> **Work instruction**: The listing has to be given again in full and exactly.

> **Data for this task**:
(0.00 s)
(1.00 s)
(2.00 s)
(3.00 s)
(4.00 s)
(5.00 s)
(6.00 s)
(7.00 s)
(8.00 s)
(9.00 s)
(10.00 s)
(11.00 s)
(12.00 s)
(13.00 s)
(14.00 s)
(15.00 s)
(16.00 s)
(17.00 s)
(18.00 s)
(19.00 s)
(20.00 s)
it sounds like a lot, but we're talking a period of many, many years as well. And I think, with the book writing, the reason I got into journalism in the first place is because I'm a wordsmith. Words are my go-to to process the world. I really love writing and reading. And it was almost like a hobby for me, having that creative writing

> **Exercise response**:
(0.00 s)
(1.00 s)
(2.00 s)
(3.00 s)
(4.00 s)
(5.00 s)
(6.00 s)
(7.00 s)
(8.00 s)
(9.00 s)
(10.00 s)
(11.00 s)
(12.00 s)
(13.00 s)
(14.00 s)
(15.00 s)
(16.00 s)
(17.00 s)
(18.00 s)
(19.00 s)
(20.00 s)
it sounds like a lot, but we're talking a period of many, many years as well. And I think, with the book writing, the reason I got into journalism in the first place is because I'm a wordsmith. Words are my go-to to process the world. I really love writing and reading. And it was almost like a hobby for me, having that creative writing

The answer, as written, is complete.